#### PROVIDED INFORMATION:
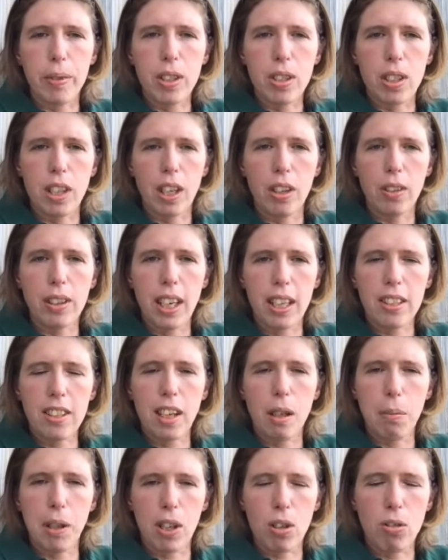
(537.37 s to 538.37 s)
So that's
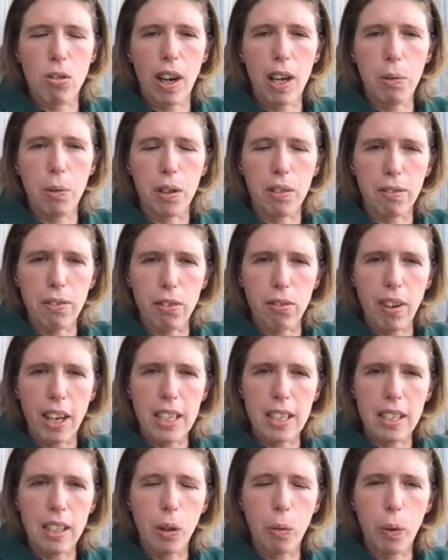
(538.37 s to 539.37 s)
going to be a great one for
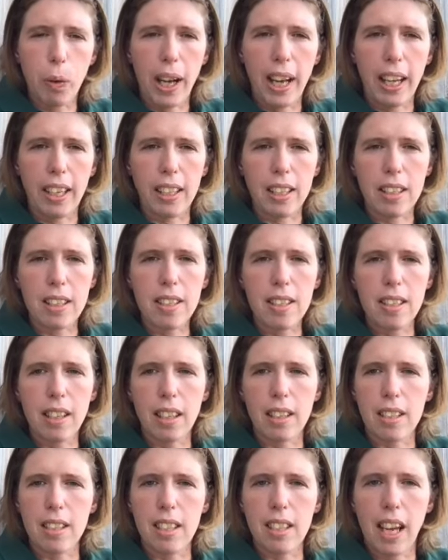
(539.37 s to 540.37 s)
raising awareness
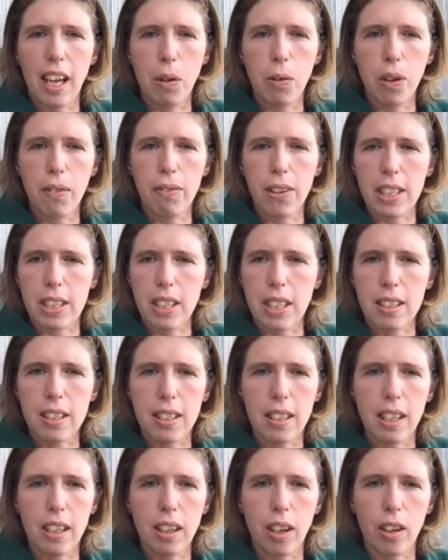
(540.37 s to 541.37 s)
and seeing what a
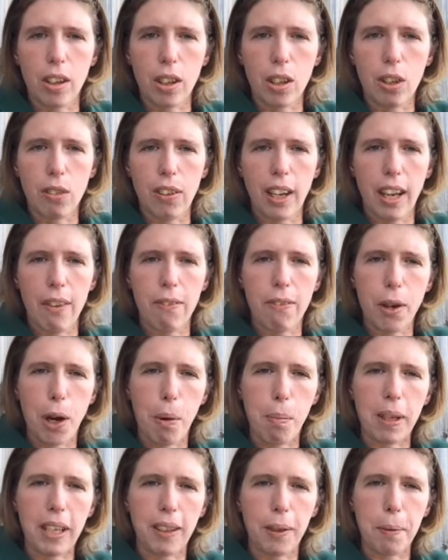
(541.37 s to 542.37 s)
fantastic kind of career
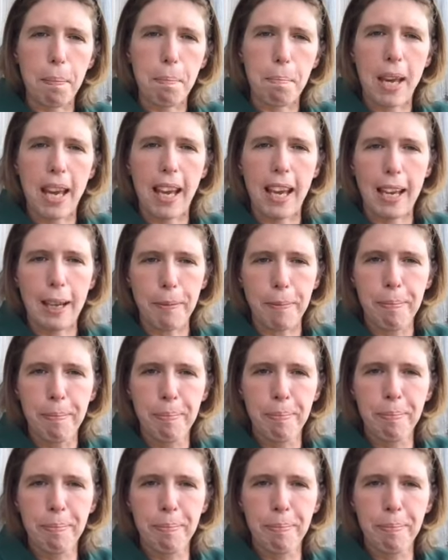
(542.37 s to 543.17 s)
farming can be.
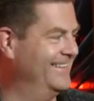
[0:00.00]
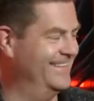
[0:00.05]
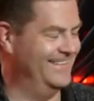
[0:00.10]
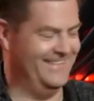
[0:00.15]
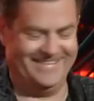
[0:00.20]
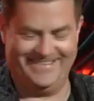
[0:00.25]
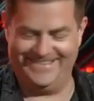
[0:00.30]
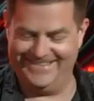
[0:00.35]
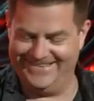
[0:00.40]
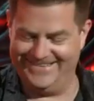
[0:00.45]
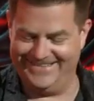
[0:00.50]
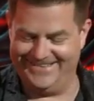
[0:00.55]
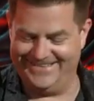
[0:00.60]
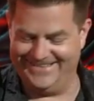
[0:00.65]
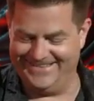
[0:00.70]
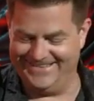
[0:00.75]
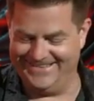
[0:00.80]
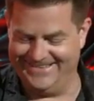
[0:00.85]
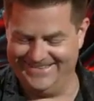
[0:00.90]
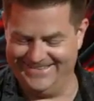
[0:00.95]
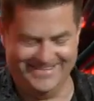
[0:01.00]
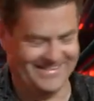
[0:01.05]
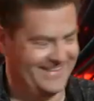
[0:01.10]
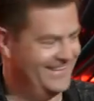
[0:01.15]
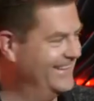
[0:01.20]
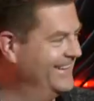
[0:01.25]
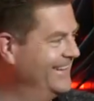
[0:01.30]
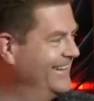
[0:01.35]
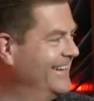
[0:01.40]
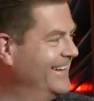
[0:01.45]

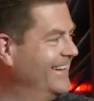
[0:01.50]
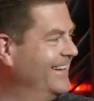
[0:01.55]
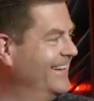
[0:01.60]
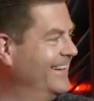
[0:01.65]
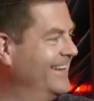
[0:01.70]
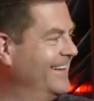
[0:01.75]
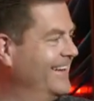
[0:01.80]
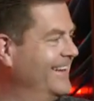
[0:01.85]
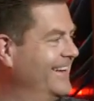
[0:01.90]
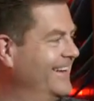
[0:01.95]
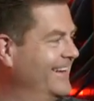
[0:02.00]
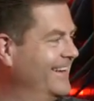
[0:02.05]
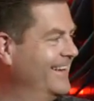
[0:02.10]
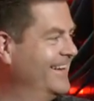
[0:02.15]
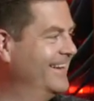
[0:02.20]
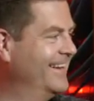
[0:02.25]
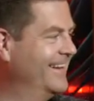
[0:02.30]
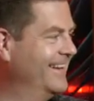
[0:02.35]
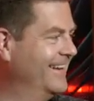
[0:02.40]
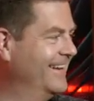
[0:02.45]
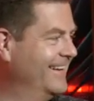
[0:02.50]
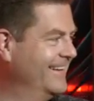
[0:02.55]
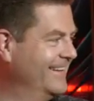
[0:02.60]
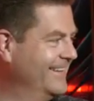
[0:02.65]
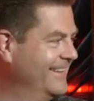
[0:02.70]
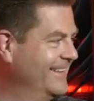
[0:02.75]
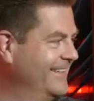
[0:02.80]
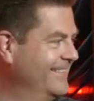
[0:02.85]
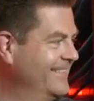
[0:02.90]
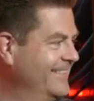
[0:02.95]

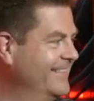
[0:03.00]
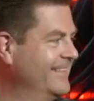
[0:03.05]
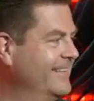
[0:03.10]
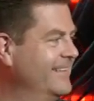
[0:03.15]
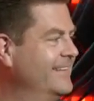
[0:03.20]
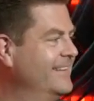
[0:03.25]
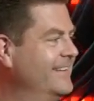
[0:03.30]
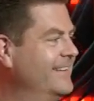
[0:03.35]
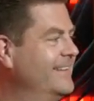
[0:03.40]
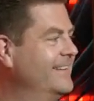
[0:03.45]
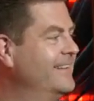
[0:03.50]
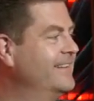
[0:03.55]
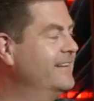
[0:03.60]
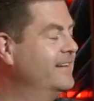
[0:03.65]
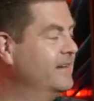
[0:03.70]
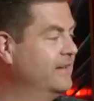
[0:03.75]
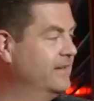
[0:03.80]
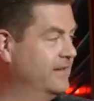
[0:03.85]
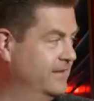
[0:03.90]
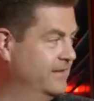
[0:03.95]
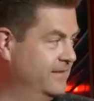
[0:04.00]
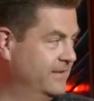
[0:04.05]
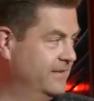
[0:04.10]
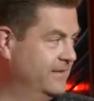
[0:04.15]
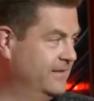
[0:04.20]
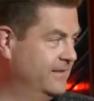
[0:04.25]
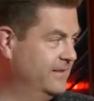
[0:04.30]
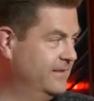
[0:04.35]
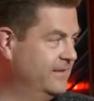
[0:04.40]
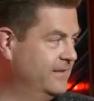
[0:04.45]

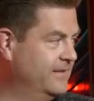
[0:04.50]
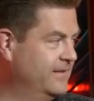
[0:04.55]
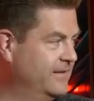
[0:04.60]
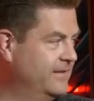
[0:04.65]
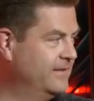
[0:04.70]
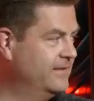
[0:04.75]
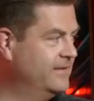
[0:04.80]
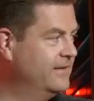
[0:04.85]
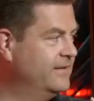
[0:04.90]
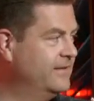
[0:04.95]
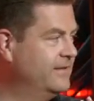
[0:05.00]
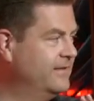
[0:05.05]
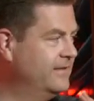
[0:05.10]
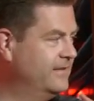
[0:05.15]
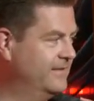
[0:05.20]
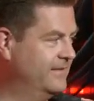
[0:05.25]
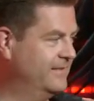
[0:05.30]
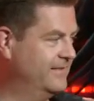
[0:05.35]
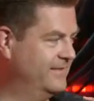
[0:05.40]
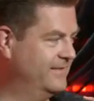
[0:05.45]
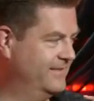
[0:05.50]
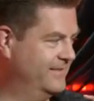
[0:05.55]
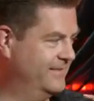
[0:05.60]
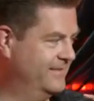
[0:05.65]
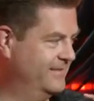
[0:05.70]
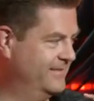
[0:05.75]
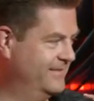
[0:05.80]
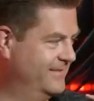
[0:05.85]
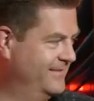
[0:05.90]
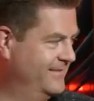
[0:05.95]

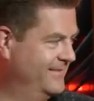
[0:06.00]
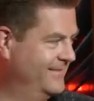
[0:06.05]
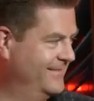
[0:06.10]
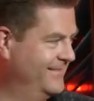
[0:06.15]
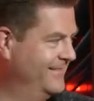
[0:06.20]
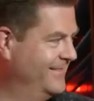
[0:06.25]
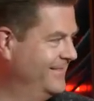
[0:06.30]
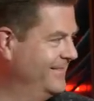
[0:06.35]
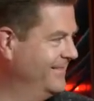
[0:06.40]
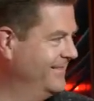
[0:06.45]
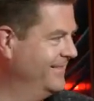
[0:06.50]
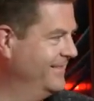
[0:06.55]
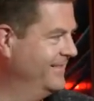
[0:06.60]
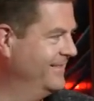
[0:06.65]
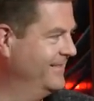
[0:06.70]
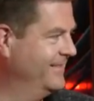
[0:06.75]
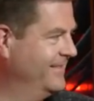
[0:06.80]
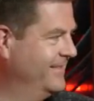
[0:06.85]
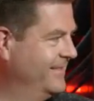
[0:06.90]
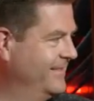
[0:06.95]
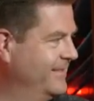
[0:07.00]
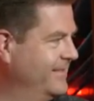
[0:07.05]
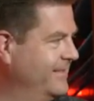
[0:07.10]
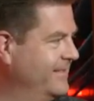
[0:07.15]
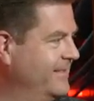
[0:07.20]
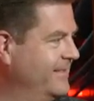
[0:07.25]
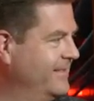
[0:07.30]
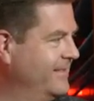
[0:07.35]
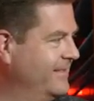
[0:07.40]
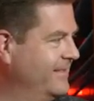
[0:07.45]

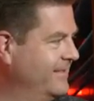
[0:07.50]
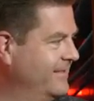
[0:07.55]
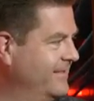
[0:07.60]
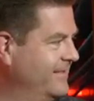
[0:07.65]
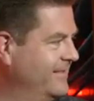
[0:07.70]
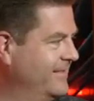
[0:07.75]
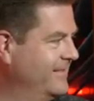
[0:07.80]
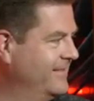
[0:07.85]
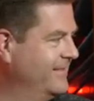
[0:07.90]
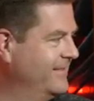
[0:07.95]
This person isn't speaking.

#### ASSIGNED TASK:
Copy the whole listing above word for word but do not carry over the pictures.

#### ANSWER BOX:
(537.37 s to 538.37 s)
So that's
(538.37 s to 539.37 s)
going to be a great one for
(539.37 s to 540.37 s)
raising awareness
(540.37 s to 541.37 s)
and seeing what a
(541.37 s to 542.37 s)
fantastic kind of career
(542.37 s to 543.17 s)
farming can be.
[0:00.00]
[0:00.05]
[0:00.10]
[0:00.15]
[0:00.20]
[0:00.25]
[0:00.30]
[0:00.35]
[0:00.40]
[0:00.45]
[0:00.50]
[0:00.55]
[0:00.60]
[0:00.65]
[0:00.70]
[0:00.75]
[0:00.80]
[0:00.85]
[0:00.90]
[0:00.95]
[0:01.00]
[0:01.05]
[0:01.10]
[0:01.15]
[0:01.20]
[0:01.25]
[0:01.30]
[0:01.35]
[0:01.40]
[0:01.45]

[0:01.50]
[0:01.55]
[0:01.60]
[0:01.65]
[0:01.70]
[0:01.75]
[0:01.80]
[0:01.85]
[0:01.90]
[0:01.95]
[0:02.00]
[0:02.05]
[0:02.10]
[0:02.15]
[0:02.20]
[0:02.25]
[0:02.30]
[0:02.35]
[0:02.40]
[0:02.45]
[0:02.50]
[0:02.55]
[0:02.60]
[0:02.65]
[0:02.70]
[0:02.75]
[0:02.80]
[0:02.85]
[0:02.90]
[0:02.95]

[0:03.00]
[0:03.05]
[0:03.10]
[0:03.15]
[0:03.20]
[0:03.25]
[0:03.30]
[0:03.35]
[0:03.40]
[0:03.45]
[0:03.50]
[0:03.55]
[0:03.60]
[0:03.65]
[0:03.70]
[0:03.75]
[0:03.80]
[0:03.85]
[0:03.90]
[0:03.95]
[0:04.00]
[0:04.05]
[0:04.10]
[0:04.15]
[0:04.20]
[0:04.25]
[0:04.30]
[0:04.35]
[0:04.40]
[0:04.45]

[0:04.50]
[0:04.55]
[0:04.60]
[0:04.65]
[0:04.70]
[0:04.75]
[0:04.80]
[0:04.85]
[0:04.90]
[0:04.95]
[0:05.00]
[0:05.05]
[0:05.10]
[0:05.15]
[0:05.20]
[0:05.25]
[0:05.30]
[0:05.35]
[0:05.40]
[0:05.45]
[0:05.50]
[0:05.55]
[0:05.60]
[0:05.65]
[0:05.70]
[0:05.75]
[0:05.80]
[0:05.85]
[0:05.90]
[0:05.95]

[0:06.00]
[0:06.05]
[0:06.10]
[0:06.15]
[0:06.20]
[0:06.25]
[0:06.30]
[0:06.35]
[0:06.40]
[0:06.45]
[0:06.50]
[0:06.55]
[0:06.60]
[0:06.65]
[0:06.70]
[0:06.75]
[0:06.80]
[0:06.85]
[0:06.90]
[0:06.95]
[0:07.00]
[0:07.05]
[0:07.10]
[0:07.15]
[0:07.20]
[0:07.25]
[0:07.30]
[0:07.35]
[0:07.40]
[0:07.45]

[0:07.50]
[0:07.55]
[0:07.60]
[0:07.65]
[0:07.70]
[0:07.75]
[0:07.80]
[0:07.85]
[0:07.90]
[0:07.95]
This person isn't speaking.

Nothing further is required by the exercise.